Selon le Dr Anderson, un autre « candidat » à la maladie chronique du Prince pourrait être une maladie inflammatoire chronique de l'intestin (MICI). Il est même possible que des complications de cette maladie soient apparues, comme une fistule périanale. Le fait que le chirurgien John Arderne, qui aurait été en campagne en France à la même époque qu'Édouard, ait écrit en 1376 un traité sur les maladies proctologiques ( Treatises of fistula in ano, haemorrhoids, and clysters ) [3  ]a de quoi mettre la puce à l'oreille, mais il n'est pas certain qu'il ait traité le Prince Noir.

La brucellose pourrait également être une cause de la maladie d'Édouard. Elle était très répandue dans l'Europe médiévale et on sait que lors des campagnes militaires, seule la noblesse recevait certains aliments qui pouvaient être contaminés par l'agent pathogène de la brucellose.

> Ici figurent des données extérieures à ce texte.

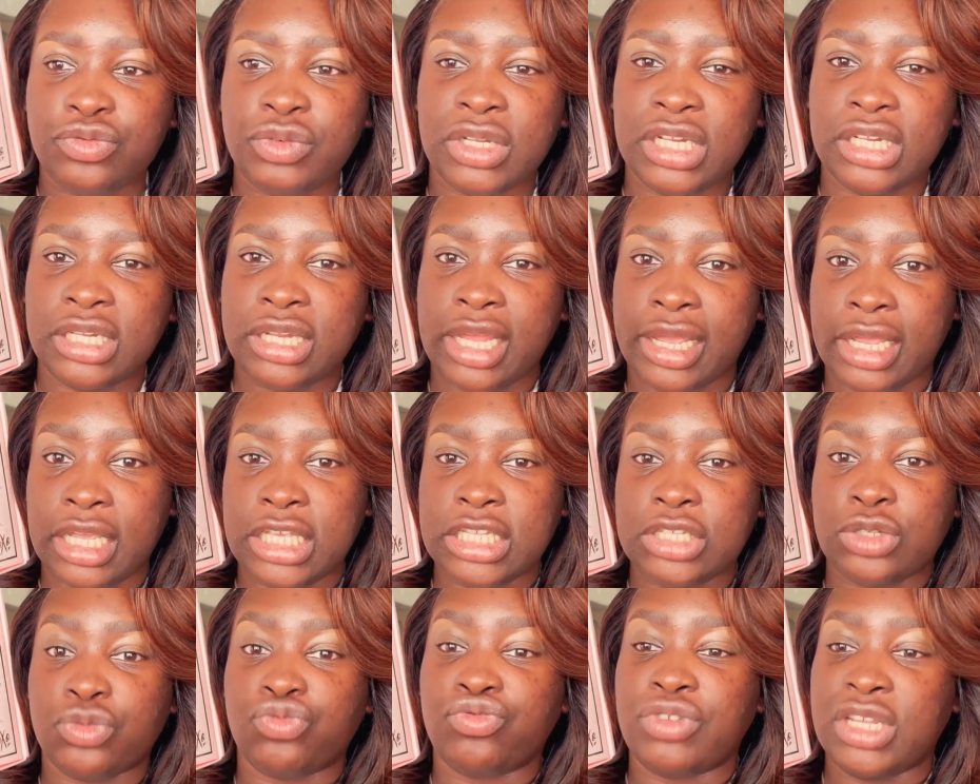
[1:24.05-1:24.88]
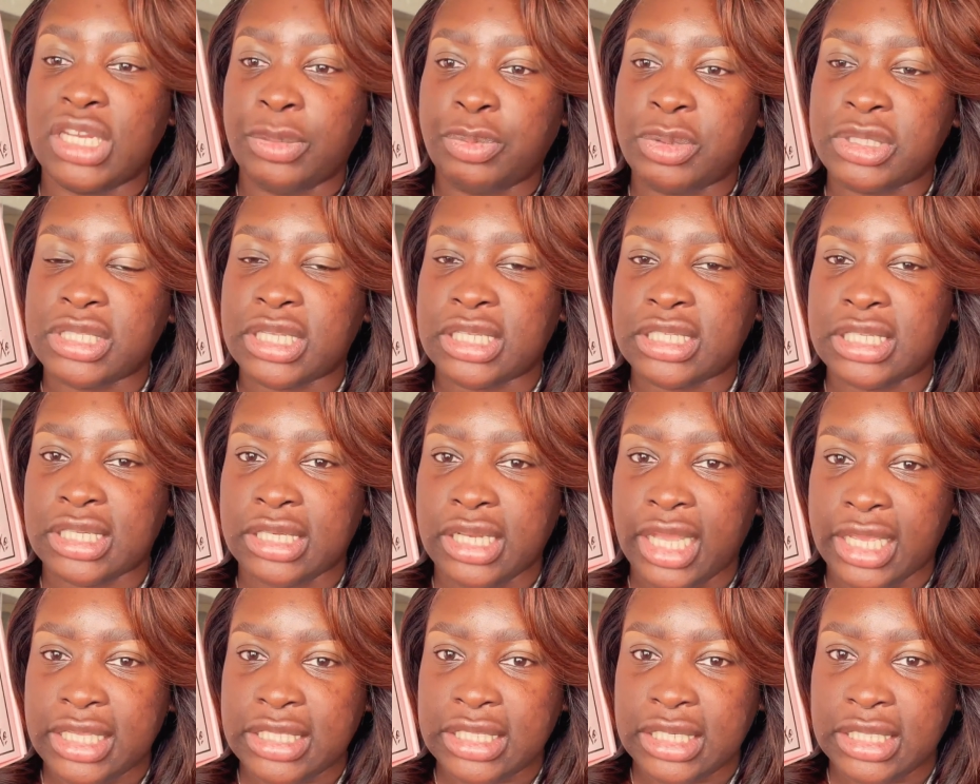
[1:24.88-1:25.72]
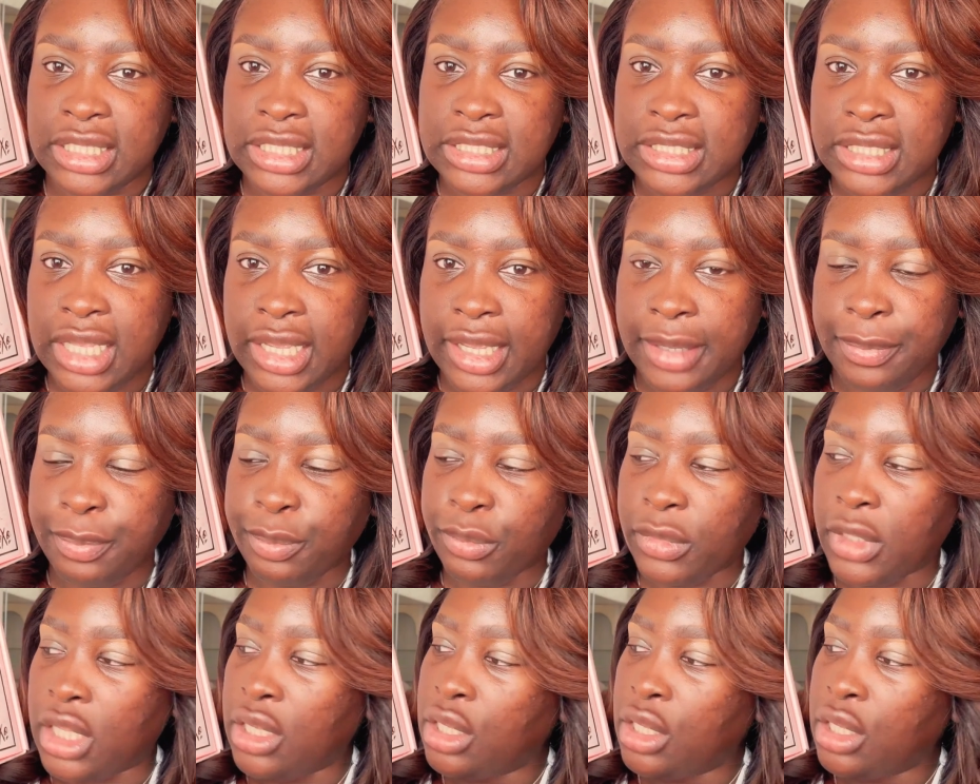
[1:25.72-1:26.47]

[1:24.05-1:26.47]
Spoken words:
really presented nicely this time.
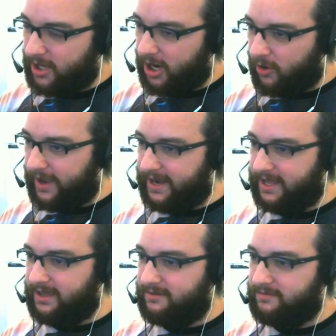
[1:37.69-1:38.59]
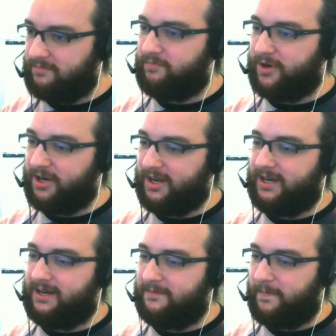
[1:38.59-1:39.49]
already, but
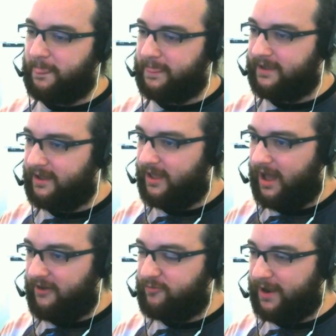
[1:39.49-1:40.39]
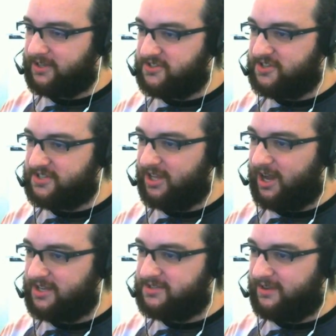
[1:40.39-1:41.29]
I've practiced this a
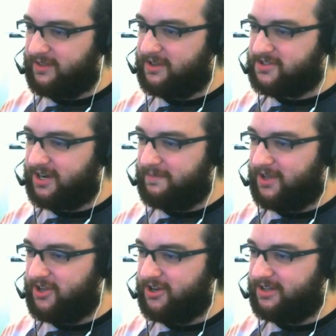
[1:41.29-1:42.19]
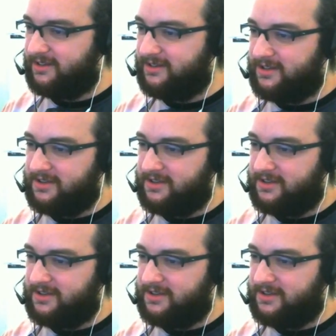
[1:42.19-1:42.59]
lot, so I think it's gonna be good.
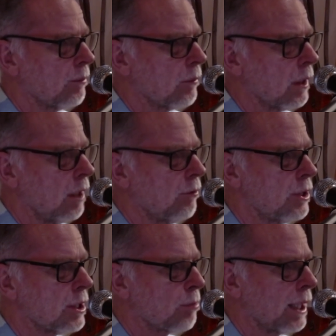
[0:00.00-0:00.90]
If you
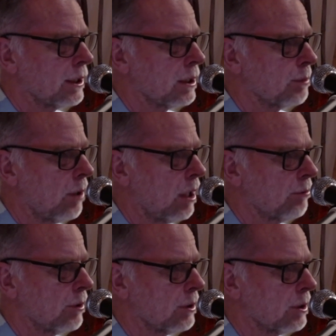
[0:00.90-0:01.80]
just practice
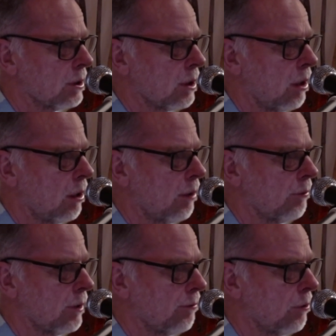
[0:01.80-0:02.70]
mindfulness of
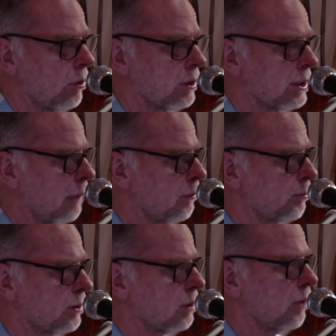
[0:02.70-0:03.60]
the 4
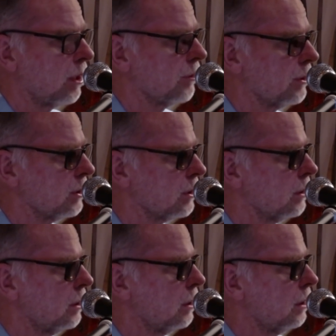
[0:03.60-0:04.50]
establishments of mindfulness,
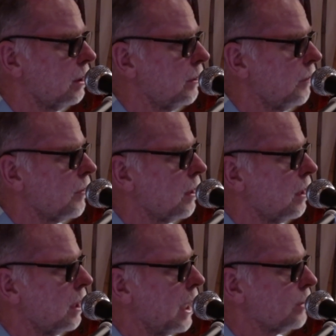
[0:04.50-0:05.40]

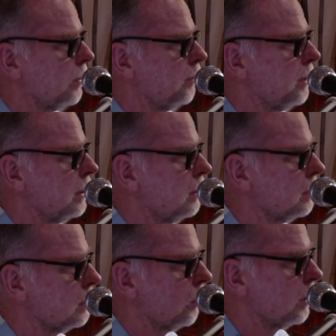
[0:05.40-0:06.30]
as we've been talking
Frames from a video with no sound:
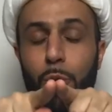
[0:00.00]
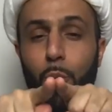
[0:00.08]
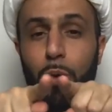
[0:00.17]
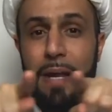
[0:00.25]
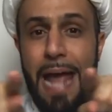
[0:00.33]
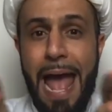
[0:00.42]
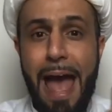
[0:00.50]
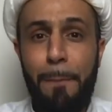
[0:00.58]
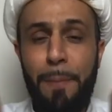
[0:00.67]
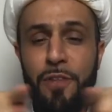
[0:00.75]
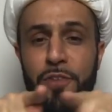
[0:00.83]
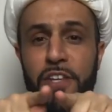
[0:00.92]
What
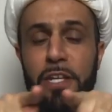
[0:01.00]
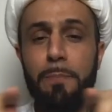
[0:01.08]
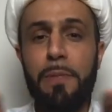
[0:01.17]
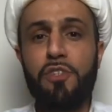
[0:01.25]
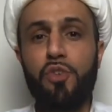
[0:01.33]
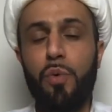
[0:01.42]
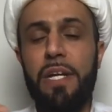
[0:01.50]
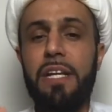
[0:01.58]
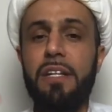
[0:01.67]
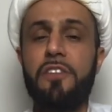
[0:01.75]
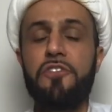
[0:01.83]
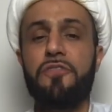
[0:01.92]
happens in
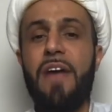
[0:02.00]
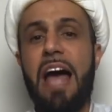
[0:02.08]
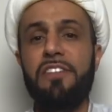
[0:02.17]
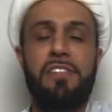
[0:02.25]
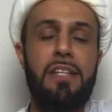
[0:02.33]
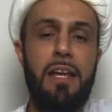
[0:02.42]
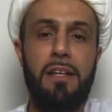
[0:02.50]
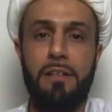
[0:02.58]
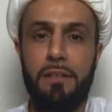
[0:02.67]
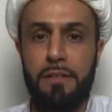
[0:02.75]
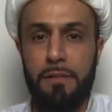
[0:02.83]
between is fascinating.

Le paludisme pourrait également être suspecté. Au 14e siècle, l'écrivain Geoffrey Chaucer parle d'une fièvre tertiaire (se manifestant tous les trois jours), une possible référence au paludisme, notamment à son agent pathogène, Plasmodium vivax, qui était très répandu dans la France et l'Espagne médiévales. Selon le Dr Anderson, l'évolution fluctuante de la maladie d'Édouard et sa détérioration croissante vers la fin de sa vie pourraient correspondre au paludisme. 

Conclusion

Le Prince Noir a finalement succombé à une maladie et non à une blessure de combat, en dépit d'une vie passée presque continuellement à guerroyer. Plusieurs infections ou maladies inflammatoires pourraient être à l'origine de son décès, notamment le paludisme, la brucellose, des MICI ou encore des complications à long terme d'une dysenterie aiguë. Une dysenterie chronique est toutefois très improbable.